Lecture, Partner Event, Online Video     

From There to Here: Understanding White Nationalism

We are all, alas, too familiar with the labels —white nationalism, white power, alt-right, right-wing extremists, neo-Nazis, fascists, ethnonationalists —but what do we know about members of these movements? Who they are? Where do they come from? And what do they stand for? Join us for a lively and informative conversation between three distinguished experts and colleagues who have been studying the answers to these questions for several decades.

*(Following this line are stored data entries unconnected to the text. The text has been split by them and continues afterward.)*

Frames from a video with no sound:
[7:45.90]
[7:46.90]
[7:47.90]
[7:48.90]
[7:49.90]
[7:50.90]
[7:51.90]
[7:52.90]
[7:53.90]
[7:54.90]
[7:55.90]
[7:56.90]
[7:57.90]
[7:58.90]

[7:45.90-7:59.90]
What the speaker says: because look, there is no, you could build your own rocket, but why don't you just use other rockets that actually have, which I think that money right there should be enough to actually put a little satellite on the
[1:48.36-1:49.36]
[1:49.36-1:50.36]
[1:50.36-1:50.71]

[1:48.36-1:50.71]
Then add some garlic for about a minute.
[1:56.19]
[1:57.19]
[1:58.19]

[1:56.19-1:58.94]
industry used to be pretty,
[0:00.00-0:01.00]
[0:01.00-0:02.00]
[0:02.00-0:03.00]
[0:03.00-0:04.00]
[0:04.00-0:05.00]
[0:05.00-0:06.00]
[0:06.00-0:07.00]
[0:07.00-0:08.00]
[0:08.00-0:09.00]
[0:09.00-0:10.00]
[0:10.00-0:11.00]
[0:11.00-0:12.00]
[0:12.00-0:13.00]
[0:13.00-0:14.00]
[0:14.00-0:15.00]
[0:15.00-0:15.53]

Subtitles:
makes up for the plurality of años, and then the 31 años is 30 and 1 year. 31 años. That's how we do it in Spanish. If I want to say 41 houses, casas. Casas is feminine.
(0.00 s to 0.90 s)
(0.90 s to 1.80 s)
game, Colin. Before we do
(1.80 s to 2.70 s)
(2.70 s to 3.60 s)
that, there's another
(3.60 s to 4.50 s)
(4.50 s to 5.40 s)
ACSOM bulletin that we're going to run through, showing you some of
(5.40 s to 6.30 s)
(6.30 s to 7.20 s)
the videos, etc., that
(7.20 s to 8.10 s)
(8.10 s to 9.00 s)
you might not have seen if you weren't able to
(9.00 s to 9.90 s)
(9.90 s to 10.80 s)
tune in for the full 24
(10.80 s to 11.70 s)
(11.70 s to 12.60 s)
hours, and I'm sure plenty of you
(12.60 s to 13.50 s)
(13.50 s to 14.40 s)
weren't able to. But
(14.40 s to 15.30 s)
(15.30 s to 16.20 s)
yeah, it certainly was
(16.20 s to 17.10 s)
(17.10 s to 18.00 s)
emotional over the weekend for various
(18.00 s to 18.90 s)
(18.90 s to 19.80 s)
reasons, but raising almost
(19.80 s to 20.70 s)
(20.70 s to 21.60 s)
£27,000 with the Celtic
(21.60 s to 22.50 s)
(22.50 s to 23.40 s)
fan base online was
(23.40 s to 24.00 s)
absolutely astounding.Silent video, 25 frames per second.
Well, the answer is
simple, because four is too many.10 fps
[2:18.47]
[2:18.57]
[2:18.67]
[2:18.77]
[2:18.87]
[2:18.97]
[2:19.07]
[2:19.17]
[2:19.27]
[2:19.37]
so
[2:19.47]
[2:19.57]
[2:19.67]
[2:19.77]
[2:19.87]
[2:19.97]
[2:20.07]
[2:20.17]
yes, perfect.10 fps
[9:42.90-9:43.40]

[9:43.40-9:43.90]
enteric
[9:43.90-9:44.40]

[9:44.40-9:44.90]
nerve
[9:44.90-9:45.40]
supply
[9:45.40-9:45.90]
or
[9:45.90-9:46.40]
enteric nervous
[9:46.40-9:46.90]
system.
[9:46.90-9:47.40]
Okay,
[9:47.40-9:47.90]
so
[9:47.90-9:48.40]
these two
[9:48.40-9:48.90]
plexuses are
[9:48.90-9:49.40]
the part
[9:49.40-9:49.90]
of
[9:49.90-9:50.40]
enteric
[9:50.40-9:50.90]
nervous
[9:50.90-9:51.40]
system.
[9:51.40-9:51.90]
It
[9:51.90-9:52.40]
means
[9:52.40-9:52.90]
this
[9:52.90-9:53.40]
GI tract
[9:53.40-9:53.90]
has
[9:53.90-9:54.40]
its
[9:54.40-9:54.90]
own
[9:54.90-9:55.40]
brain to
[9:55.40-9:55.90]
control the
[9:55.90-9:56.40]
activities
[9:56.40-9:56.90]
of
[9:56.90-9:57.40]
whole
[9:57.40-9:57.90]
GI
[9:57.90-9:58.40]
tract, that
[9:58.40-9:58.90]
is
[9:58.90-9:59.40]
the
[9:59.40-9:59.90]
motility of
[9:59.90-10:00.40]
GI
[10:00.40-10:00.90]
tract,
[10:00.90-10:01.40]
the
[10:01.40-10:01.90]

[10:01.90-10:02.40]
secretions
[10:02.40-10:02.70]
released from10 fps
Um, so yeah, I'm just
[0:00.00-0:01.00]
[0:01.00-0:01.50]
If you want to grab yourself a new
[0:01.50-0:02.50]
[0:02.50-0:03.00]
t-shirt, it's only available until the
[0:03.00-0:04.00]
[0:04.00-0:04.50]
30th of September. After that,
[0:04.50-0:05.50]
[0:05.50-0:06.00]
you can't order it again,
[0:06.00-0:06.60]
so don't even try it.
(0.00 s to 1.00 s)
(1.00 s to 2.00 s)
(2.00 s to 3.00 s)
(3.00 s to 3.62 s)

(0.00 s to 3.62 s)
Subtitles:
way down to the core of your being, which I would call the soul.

Our program takes place in honor of the 32nd anniversary of the murder of Mulugeta Seraw, a 28-year old Ethiopian immigrant who was killed by three Portland skinheads on November 13, 1988.

Elinor Langer’s book about the 1988 killing of Mulugeta Seraw in Oregon, entitled A Hundred Little Hitlers, was chosen as a finalist for the J. Anthony Lukas Award for work-in-progress and was also a finalist for both the Book-of-the-Month Club’s Best Non-Fiction Book and the PEN-USA Best Research-Based Non-Fiction Book that year. A longstanding member of The Nation editorial board, she has appeared in such publications as The New York Review of Books, The New York Times Book Review, Science, and Mother Jones, and she has received fellowships from the National Endowment for the Arts, the Bunting Institute, the MacArthur Foundation, and the Open Society Institute. Langer has taught at Goddard, Reed, Portland State University, and Pacific University. She is now at work on a portrait of the last ruler of the independent Kingdom of Hawaii, Queen Lili’uokalani, that combines her love of biography with her love of Hawaiian history.

Elinor Langer

Steven M. Wasserstrom is the Moe and Izetta Tonkon Professor of Judaic Studies and the Humanities at Reed College, where he has taught since 1987. He served as the Andrea and Charles Bronfman Distinguished Visiting Professor in Judaic Studies at the College of William and Mary and as an Invited Scholar at the Zentrum für Literatur und Kulturforschung in Berlin. He has written numerous works including: Between Muslim and Jew: The Problem of Symbiosis under Early Islam; Religion after Religion: Gershom Scholem, Mircea Eliade, and Henry Corbin at Eranos; and “The Fullness of Time”: Poems by Gershom Scholem.

Steven M. Wasserstrom

Leonard Zeskind is president of the Institute for Research & Education on Human Rights (IREHR) and the author of Blood and Politics: The History of White Nationalism from the Margins to the Mainstream, published by Farrar Straus & Giroux in May 2009. Mr. Zeskind writes a regular column for Searchlight magazine, published in London, and has written articles and op-eds for The American Prospect, Rolling Stone, The Nation, The New York Times and the Los Angeles Times, among other publications. The John D. and Catherine T. MacArthur Foundation named him a fellow in 1998 (one of its so-called “Genius Grants”). He has received a number of awards, including most recently, the NAACP Kansas City, Missouri, Branch “Lucile H. Bluford Special Achievement Award,” for his contribution to the community and the struggle for dignity and humanity for all persons. Zeskind has worked for more than three decades to curb the influence of racism, antisemitism, and white supremacist groups in the United States. He is a lifetime member of the NAACP and has served on the board of directors of the Petra Foundation and the Kansas City Jewish Community Relations Bureau. He is now president of the Institute for Research & Education on Human Rights (IREHR).